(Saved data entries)
_ _ _ _ _

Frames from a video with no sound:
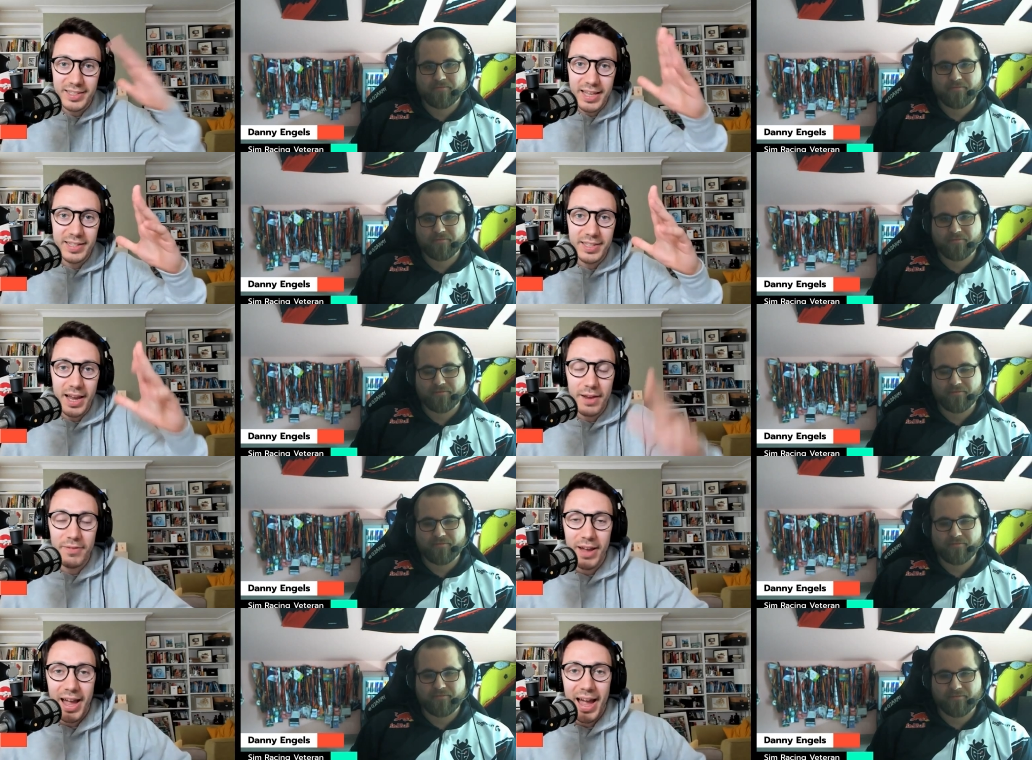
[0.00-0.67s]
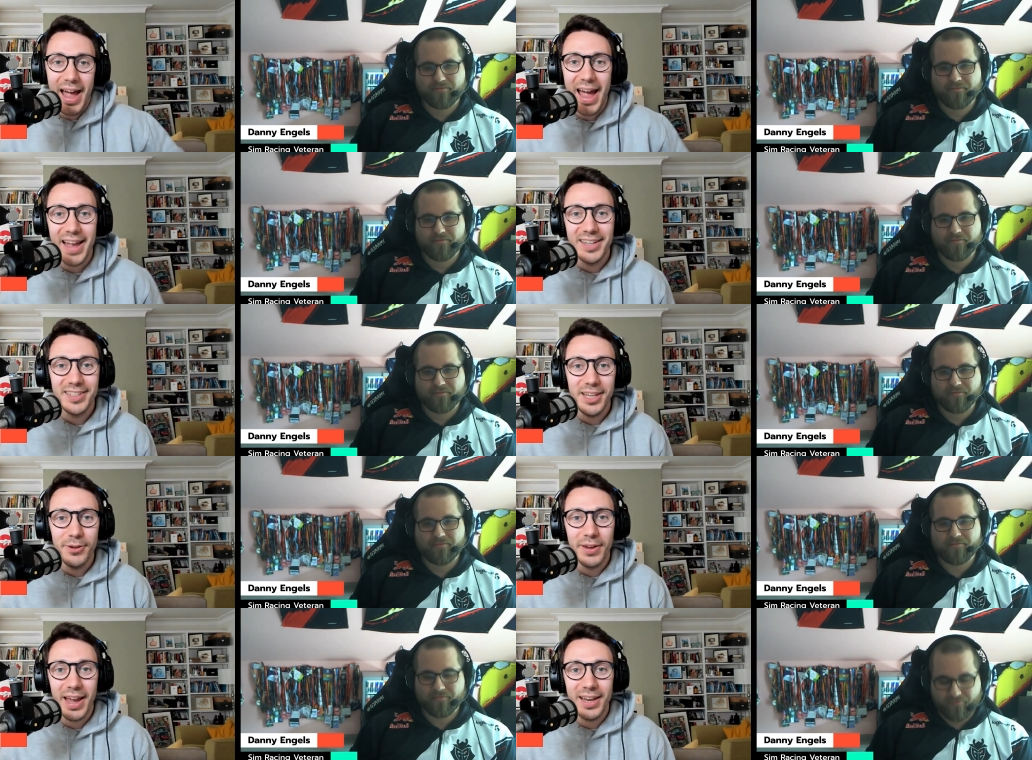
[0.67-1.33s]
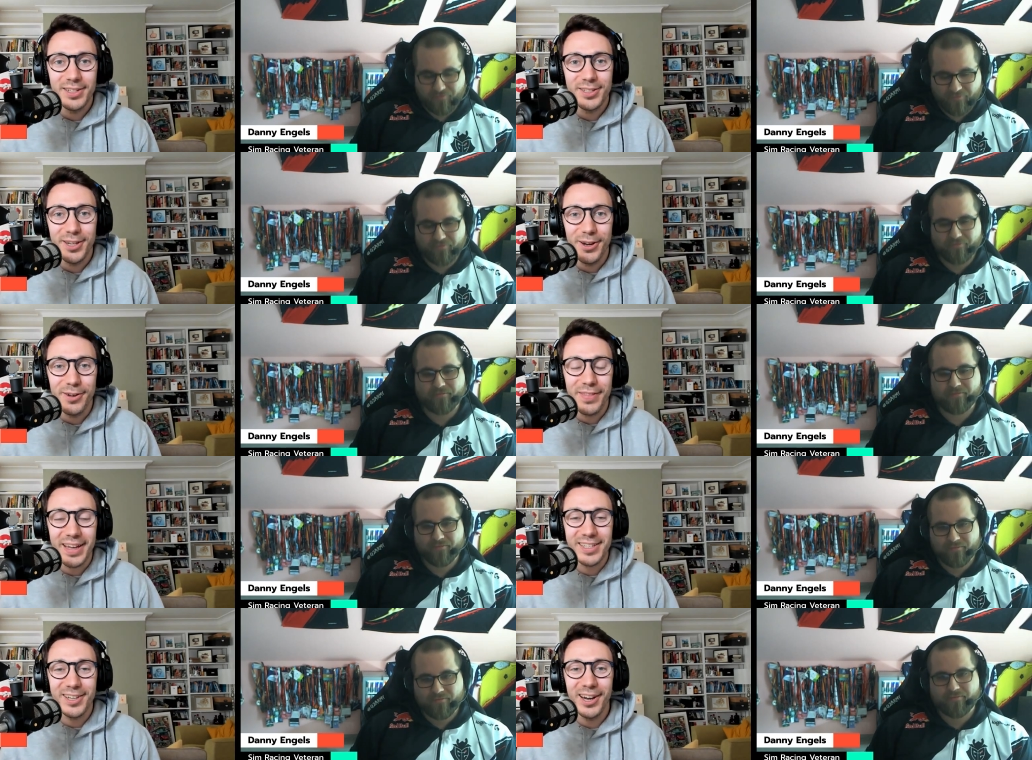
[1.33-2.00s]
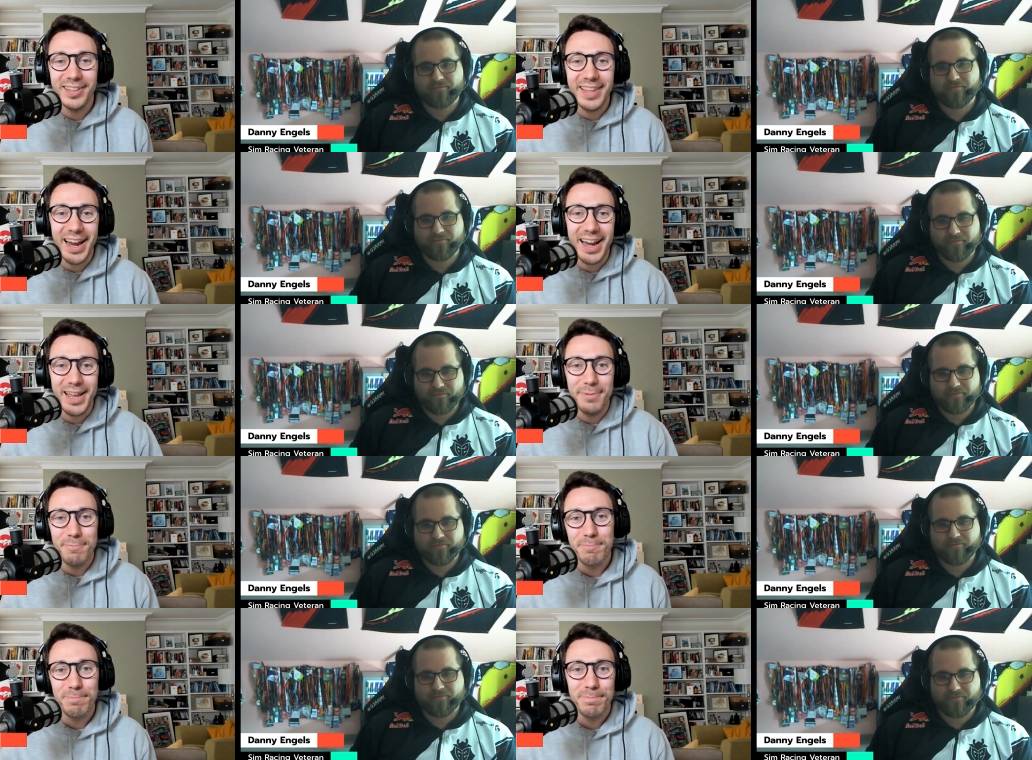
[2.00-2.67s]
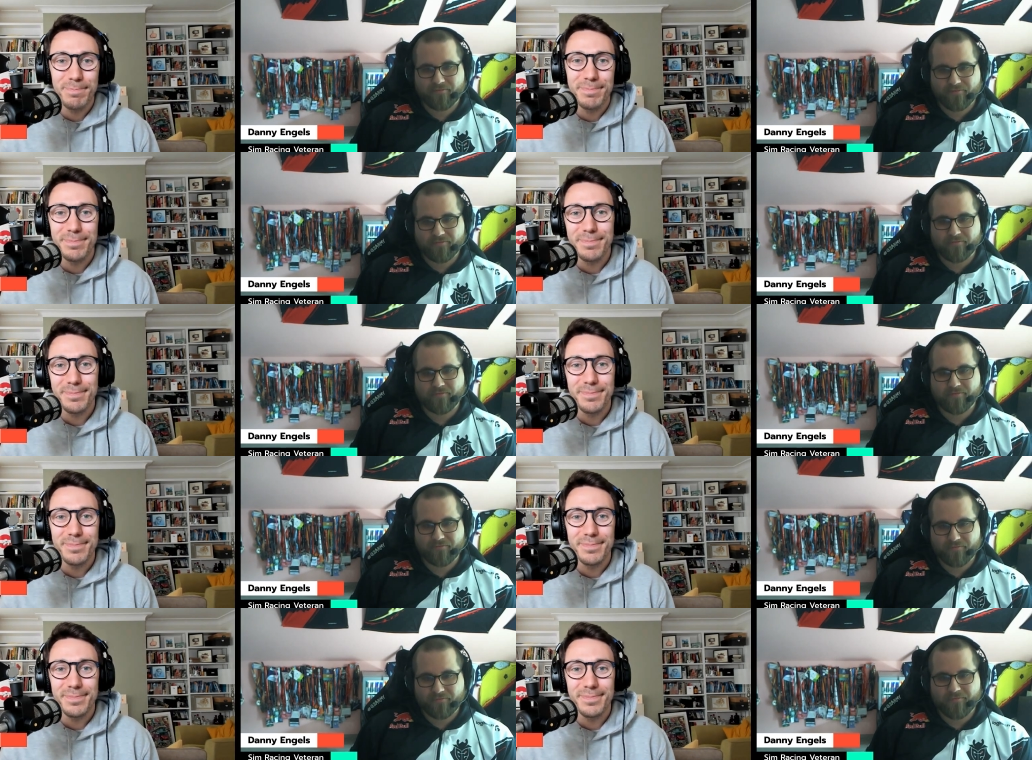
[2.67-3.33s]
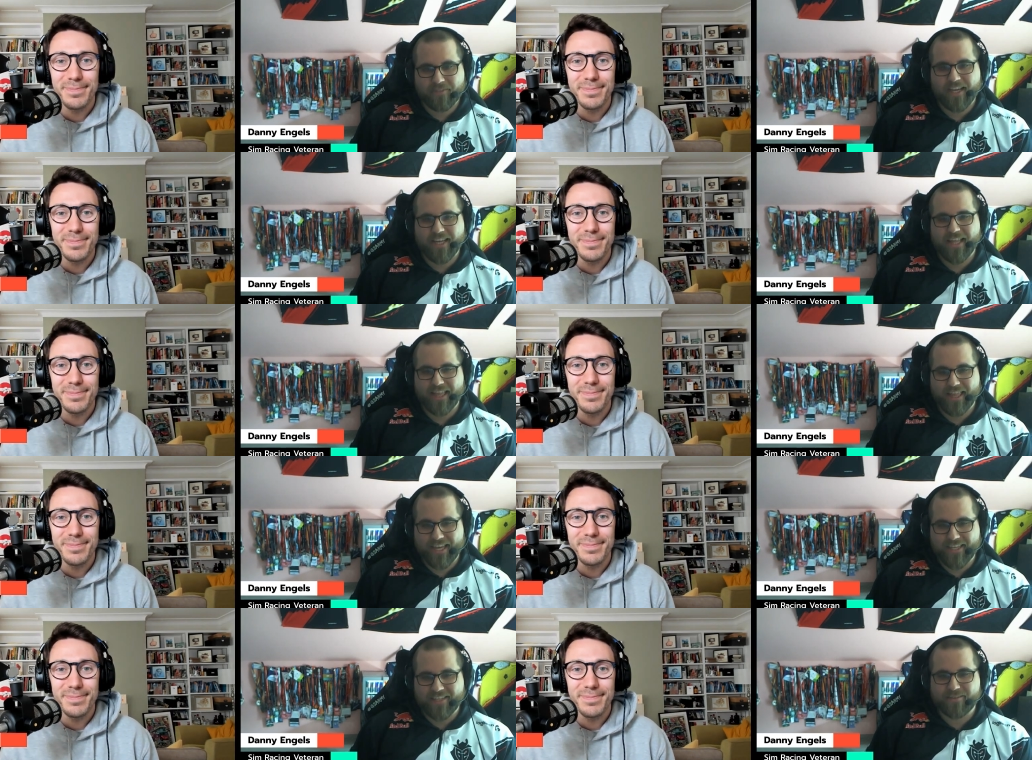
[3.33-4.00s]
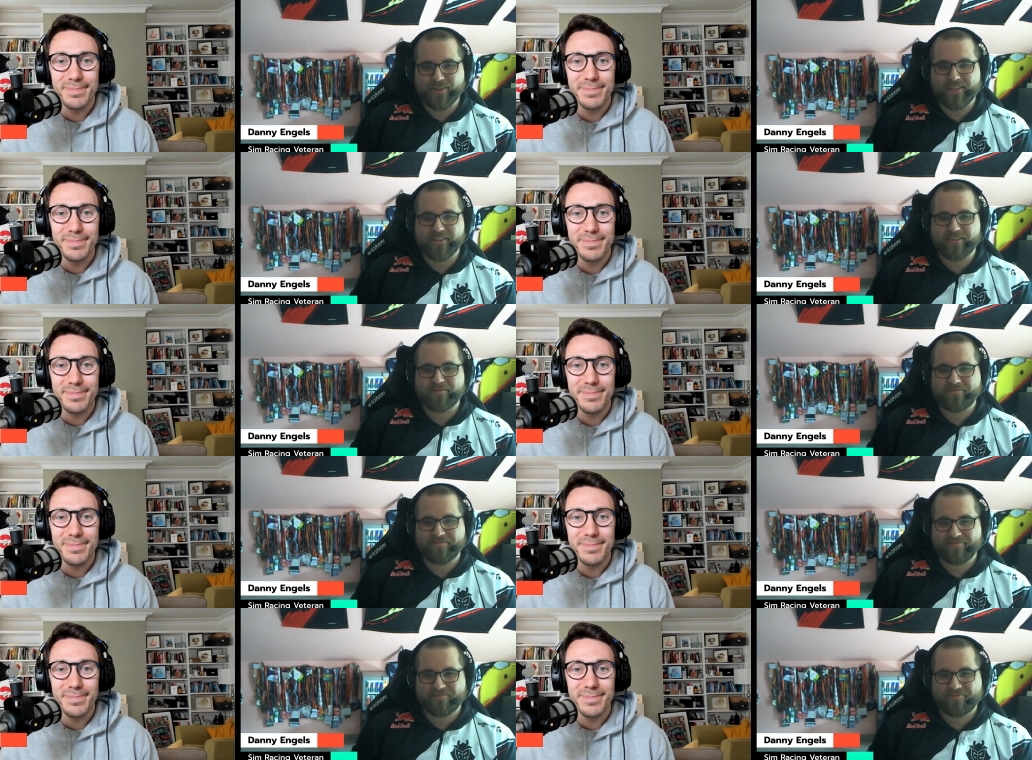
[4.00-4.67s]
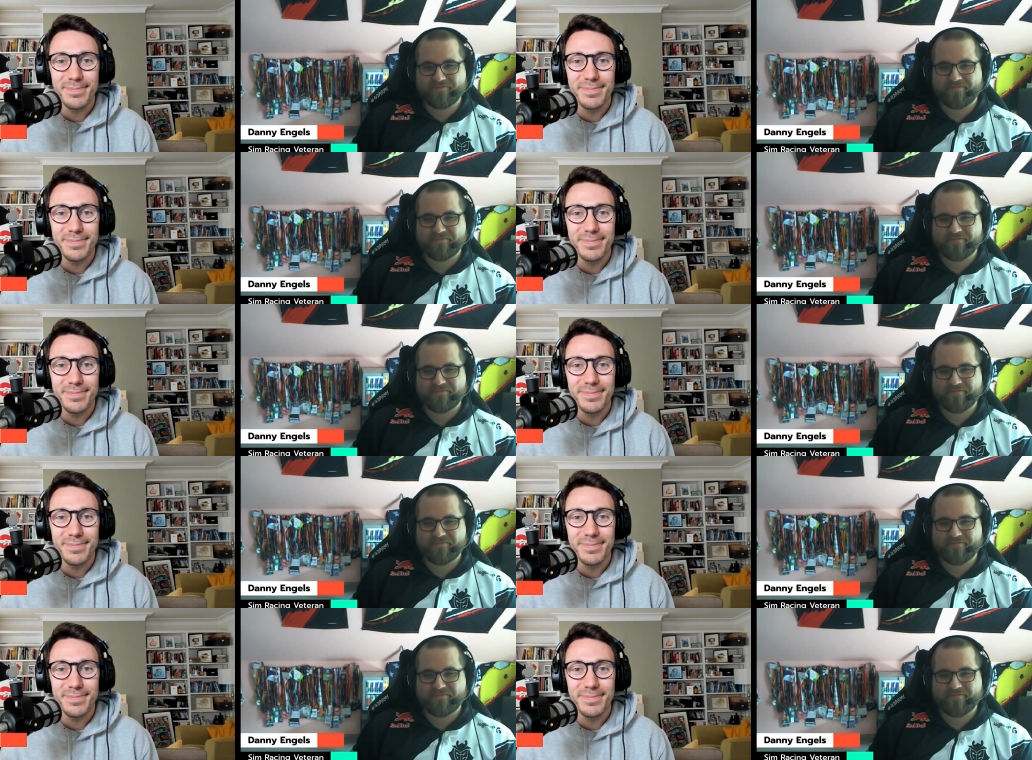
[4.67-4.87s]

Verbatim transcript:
Speaker 1: stay safe and see you again soon. Thank Thanks a lot, Danny.
Speaker 2: Thanks as well, Tom.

_ _ _ _ _

#### WORK INSTRUCTIONS:
Copy out every entry above word for word; omit the images.

#### OUTPUT BELOW:
Frames from a video with no sound:
[0.00-0.67s]
[0.67-1.33s]
[1.33-2.00s]
[2.00-2.67s]
[2.67-3.33s]
[3.33-4.00s]
[4.00-4.67s]
[4.67-4.87s]

Verbatim transcript:
Speaker 1: stay safe and see you again soon. Thank Thanks a lot, Danny.
Speaker 2: Thanks as well, Tom.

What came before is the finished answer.